*Task item*: Write the entries below out again exactly, but skip the pictures.

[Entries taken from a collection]
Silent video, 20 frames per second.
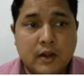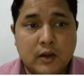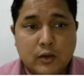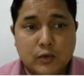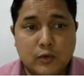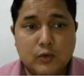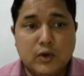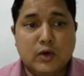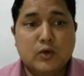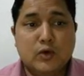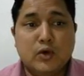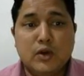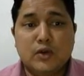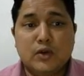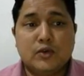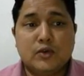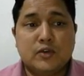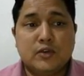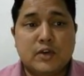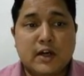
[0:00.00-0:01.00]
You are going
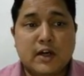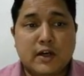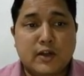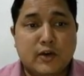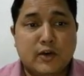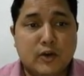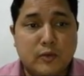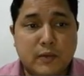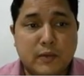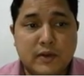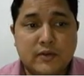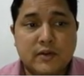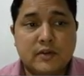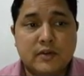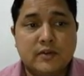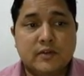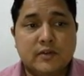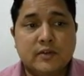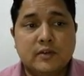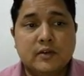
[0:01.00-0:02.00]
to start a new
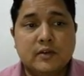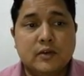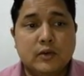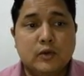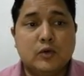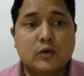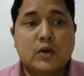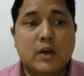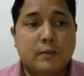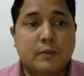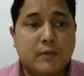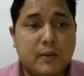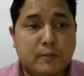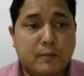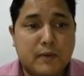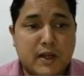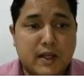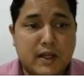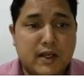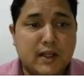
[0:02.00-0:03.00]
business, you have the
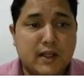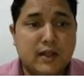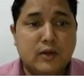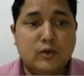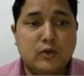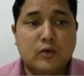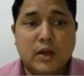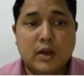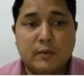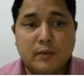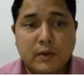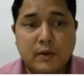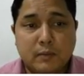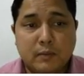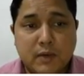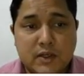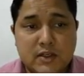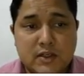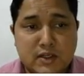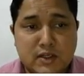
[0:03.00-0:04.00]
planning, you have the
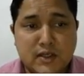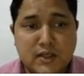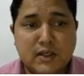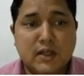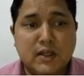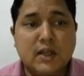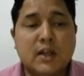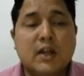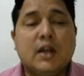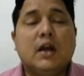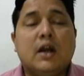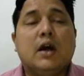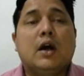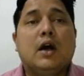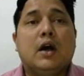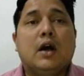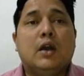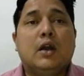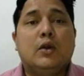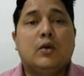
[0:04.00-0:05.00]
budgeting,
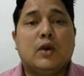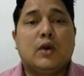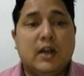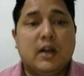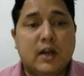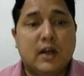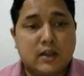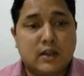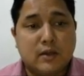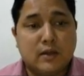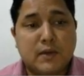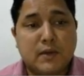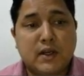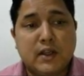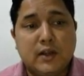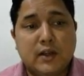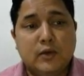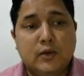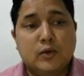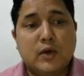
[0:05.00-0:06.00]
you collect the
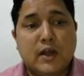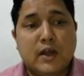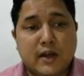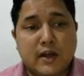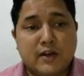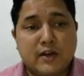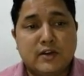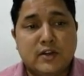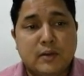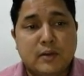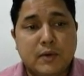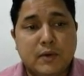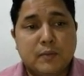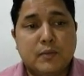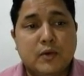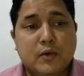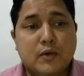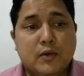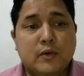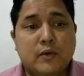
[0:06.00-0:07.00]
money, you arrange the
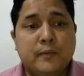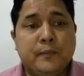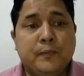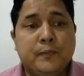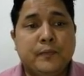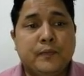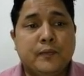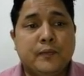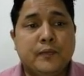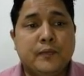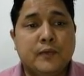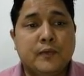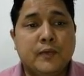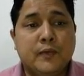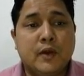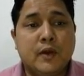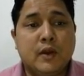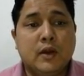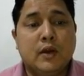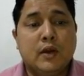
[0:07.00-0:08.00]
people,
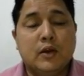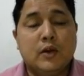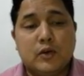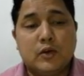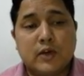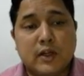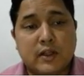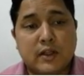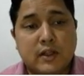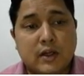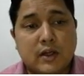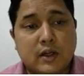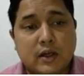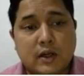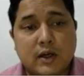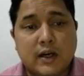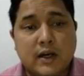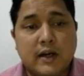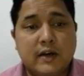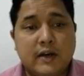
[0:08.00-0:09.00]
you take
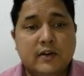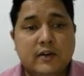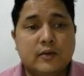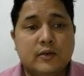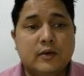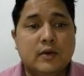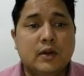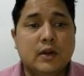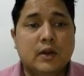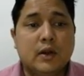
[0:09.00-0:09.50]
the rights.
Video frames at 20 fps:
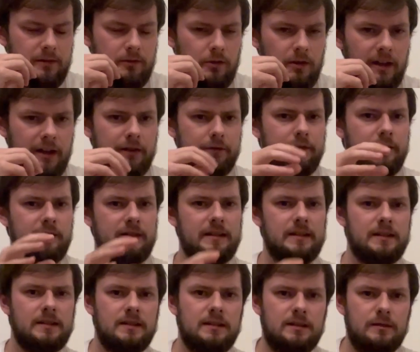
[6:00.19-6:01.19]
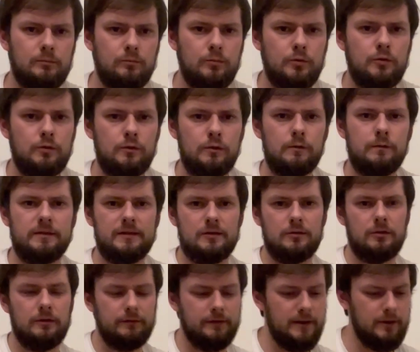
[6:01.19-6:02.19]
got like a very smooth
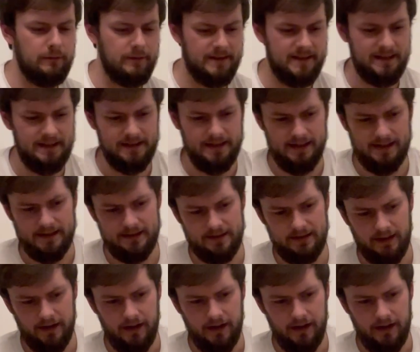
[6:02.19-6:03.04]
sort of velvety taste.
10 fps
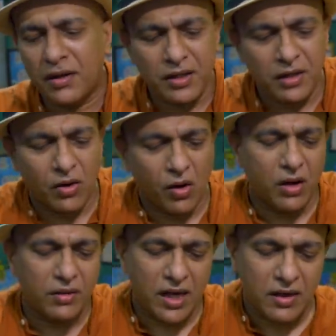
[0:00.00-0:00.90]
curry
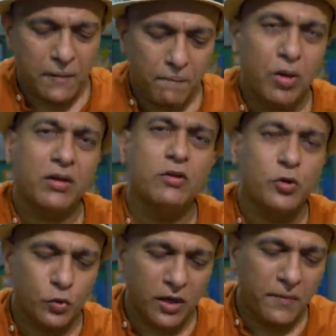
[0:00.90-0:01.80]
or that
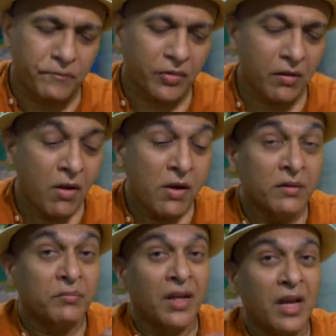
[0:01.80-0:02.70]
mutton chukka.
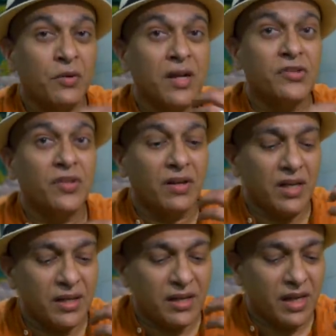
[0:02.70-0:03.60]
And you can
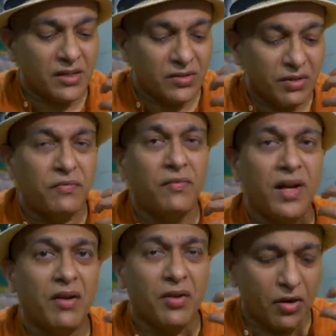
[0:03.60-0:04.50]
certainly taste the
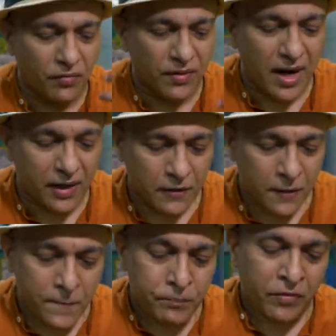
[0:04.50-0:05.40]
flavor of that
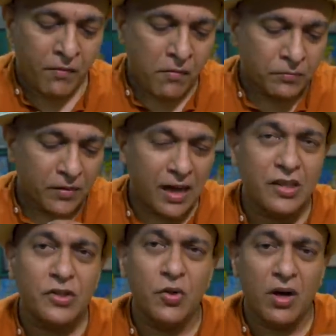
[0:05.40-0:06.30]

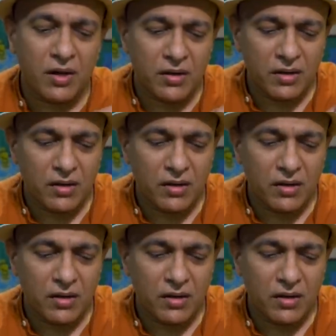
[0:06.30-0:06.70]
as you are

*Finished exercise*:
Silent video, 20 frames per second.
[0:00.00-0:01.00]
You are going
[0:01.00-0:02.00]
to start a new
[0:02.00-0:03.00]
business, you have the
[0:03.00-0:04.00]
planning, you have the
[0:04.00-0:05.00]
budgeting,
[0:05.00-0:06.00]
you collect the
[0:06.00-0:07.00]
money, you arrange the
[0:07.00-0:08.00]
people,
[0:08.00-0:09.00]
you take
[0:09.00-0:09.50]
the rights.
Video frames at 20 fps:
[6:00.19-6:01.19]
[6:01.19-6:02.19]
got like a very smooth
[6:02.19-6:03.04]
sort of velvety taste.
10 fps
[0:00.00-0:00.90]
curry
[0:00.90-0:01.80]
or that
[0:01.80-0:02.70]
mutton chukka.
[0:02.70-0:03.60]
And you can
[0:03.60-0:04.50]
certainly taste the
[0:04.50-0:05.40]
flavor of that
[0:05.40-0:06.30]

[0:06.30-0:06.70]
as you are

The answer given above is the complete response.